*** Data under study Section Begins ***

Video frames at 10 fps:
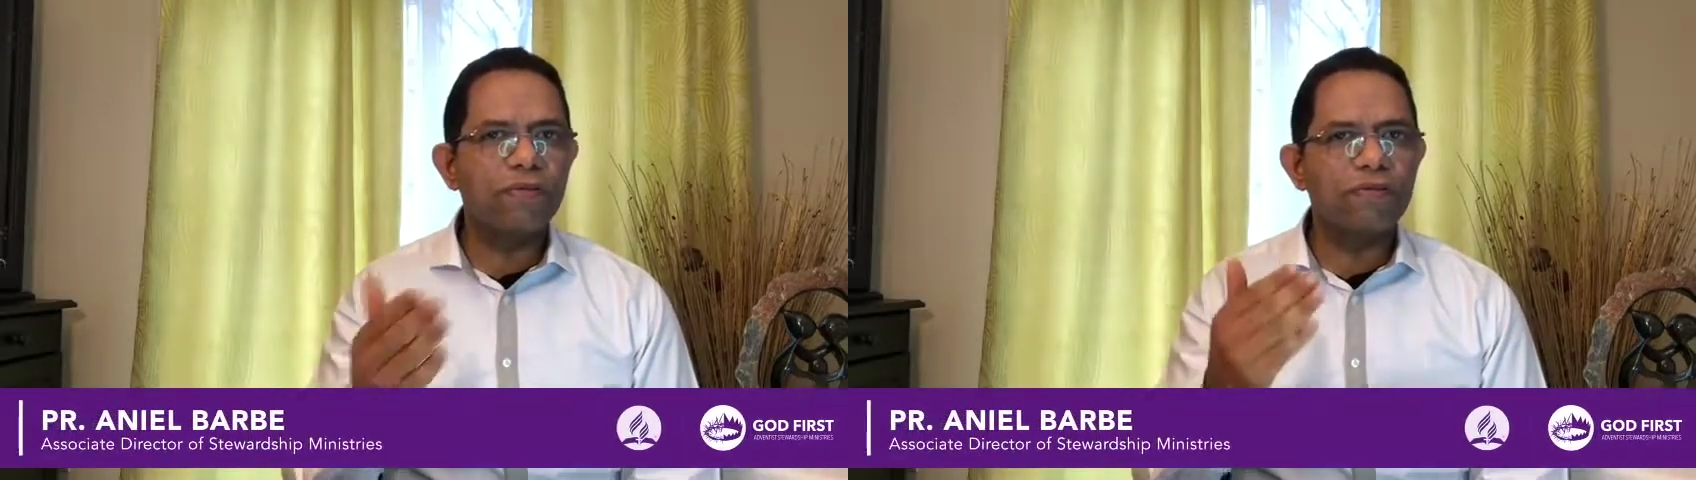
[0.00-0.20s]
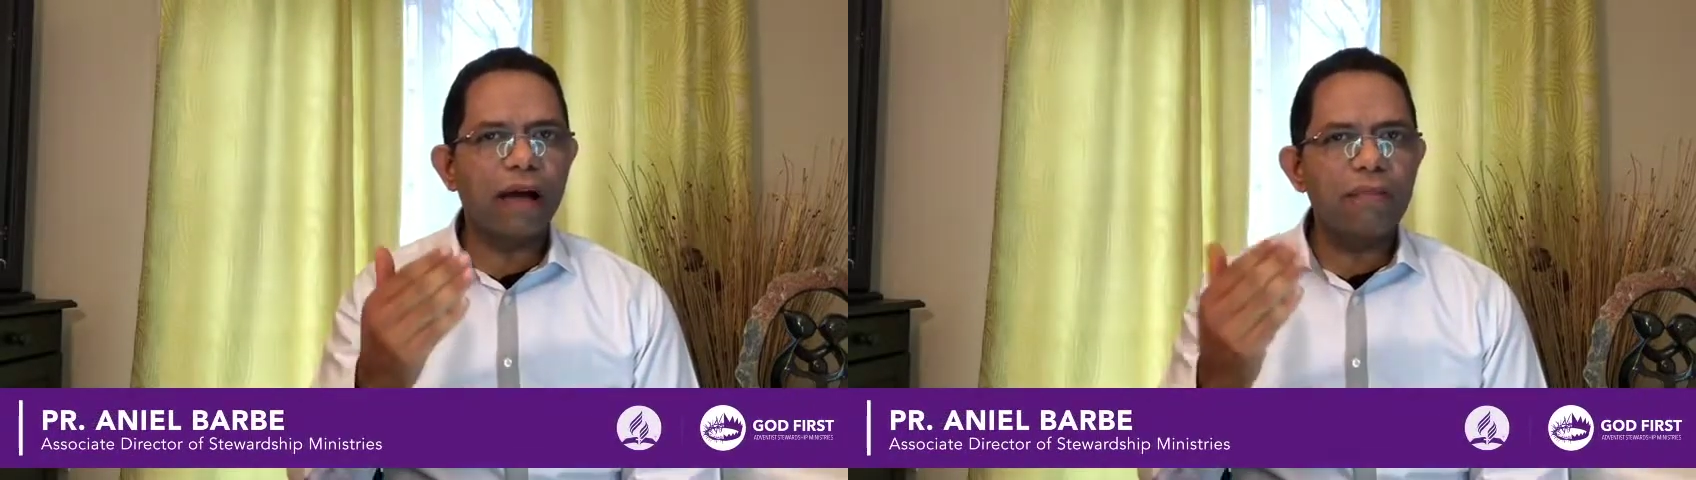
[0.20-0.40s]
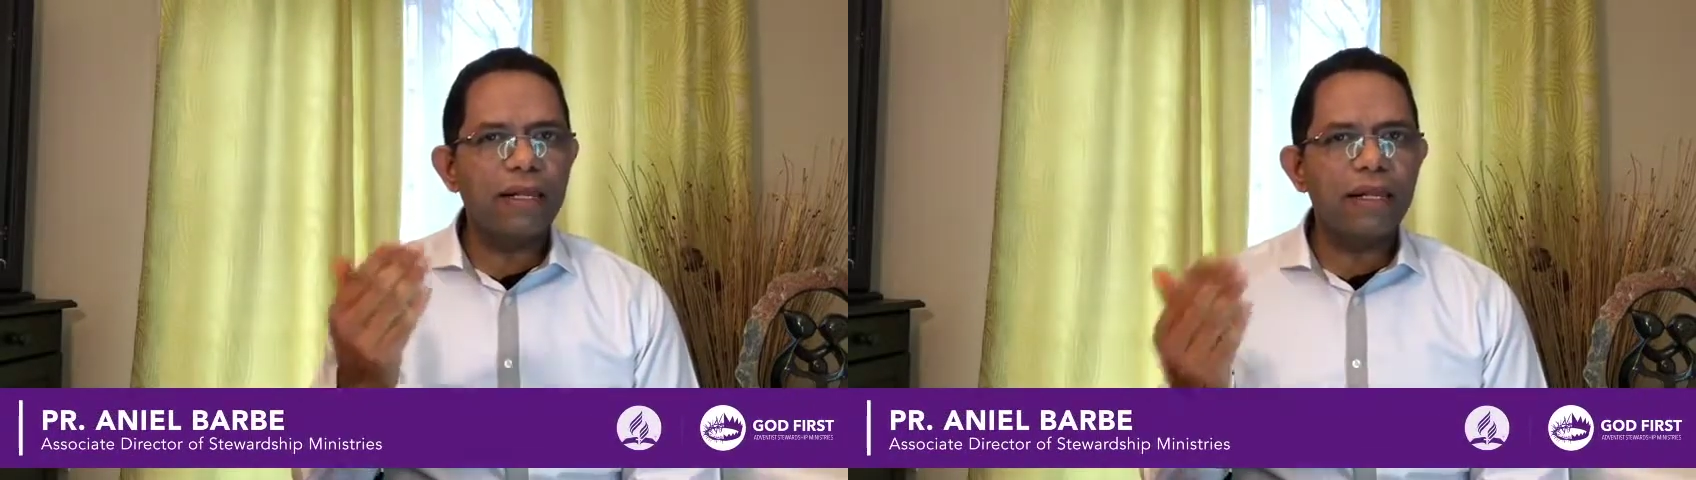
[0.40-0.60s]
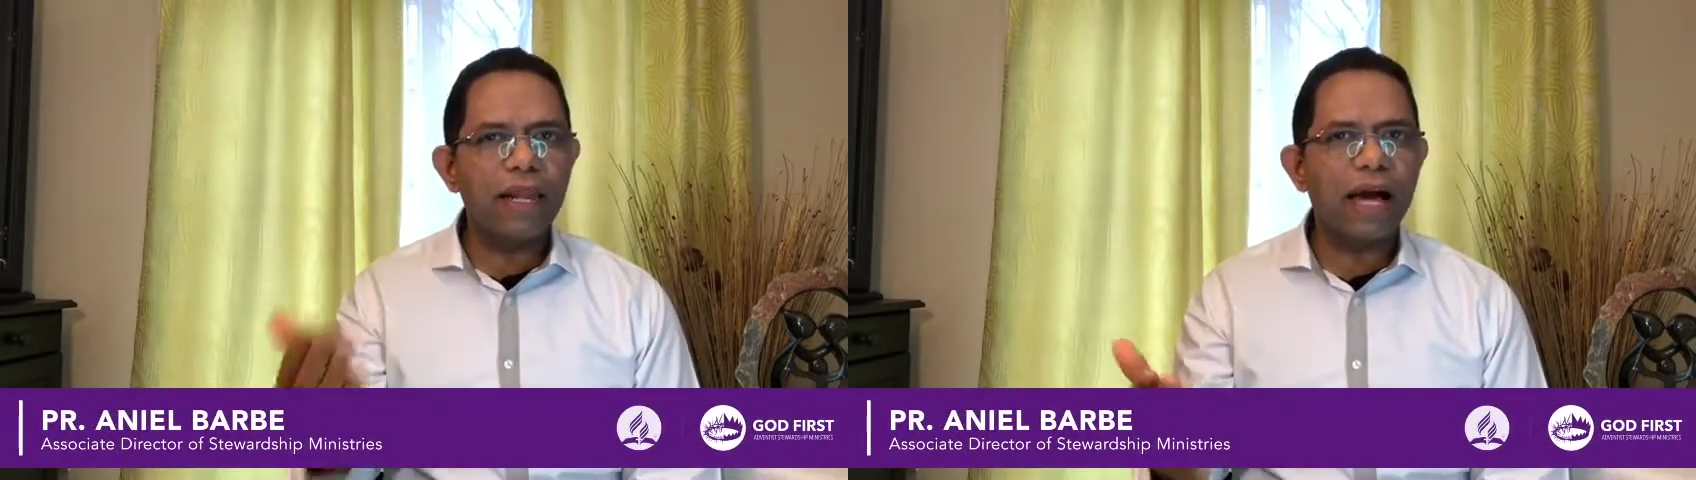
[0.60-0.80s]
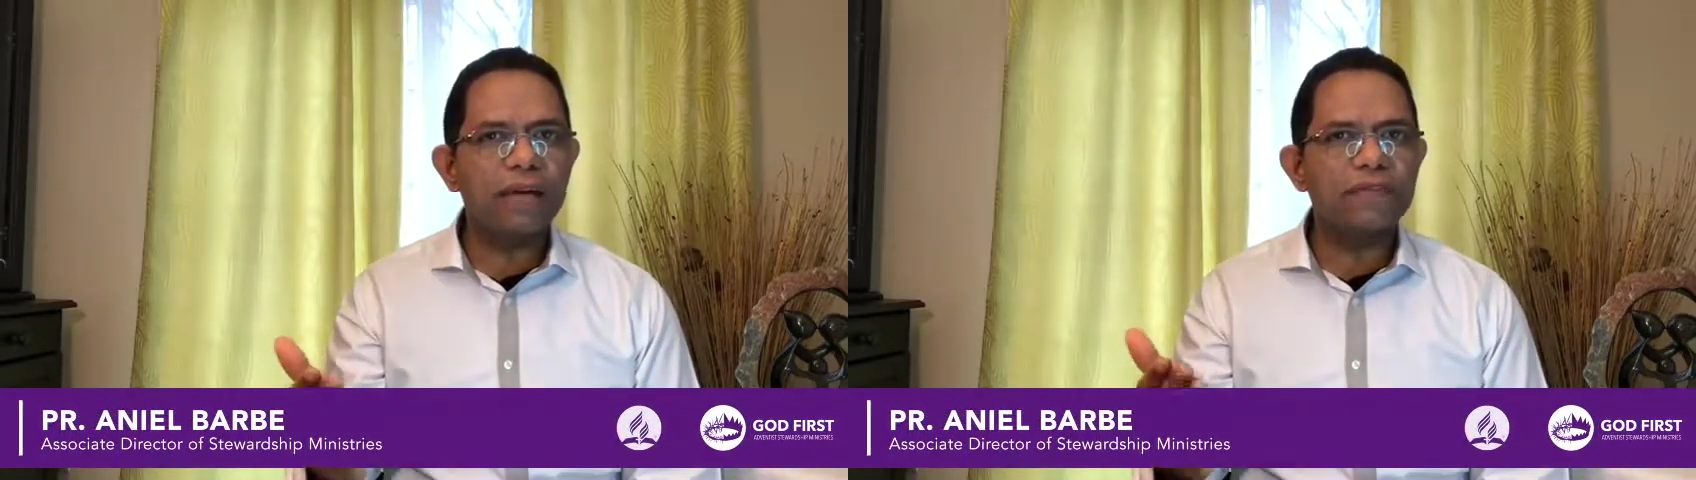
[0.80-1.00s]
family
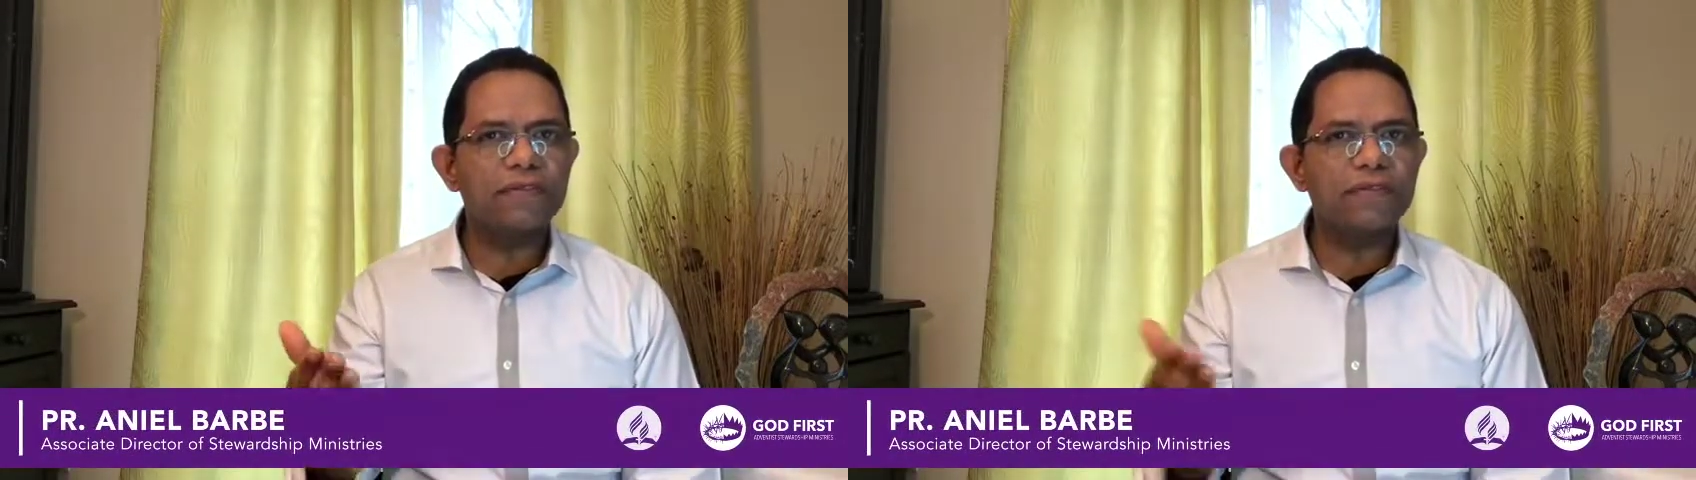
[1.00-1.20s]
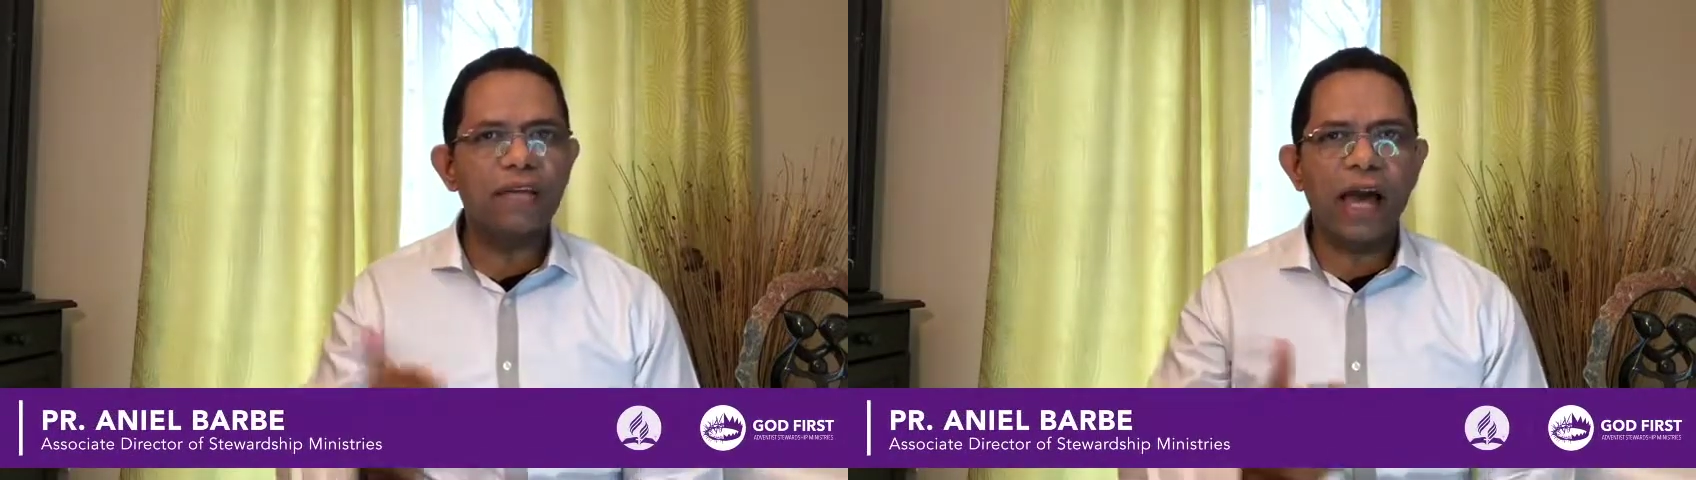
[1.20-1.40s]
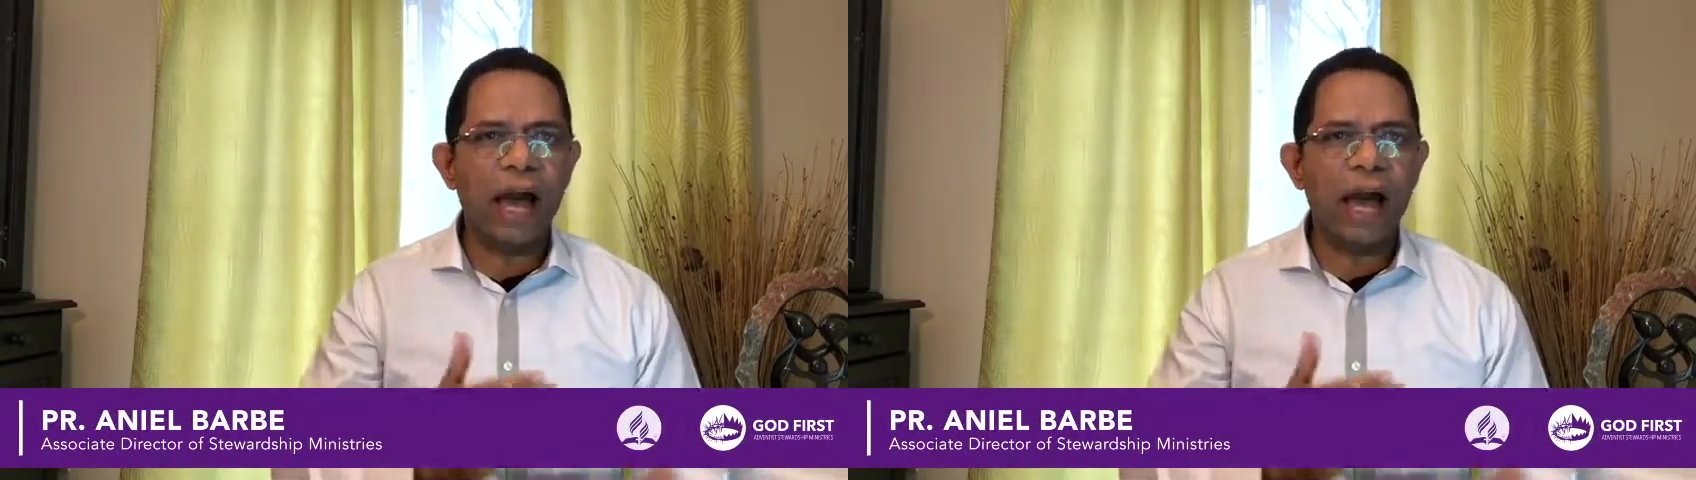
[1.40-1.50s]
life,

*** Data under study Section Ends ***

I'd like every record transcribed exactly, with no pictures carried over.

#### [Result of this exercise]
Video frames at 10 fps:
[0.00-0.20s]
[0.20-0.40s]
[0.40-0.60s]
[0.60-0.80s]
[0.80-1.00s]
family
[1.00-1.20s]
[1.20-1.40s]
[1.40-1.50s]
life,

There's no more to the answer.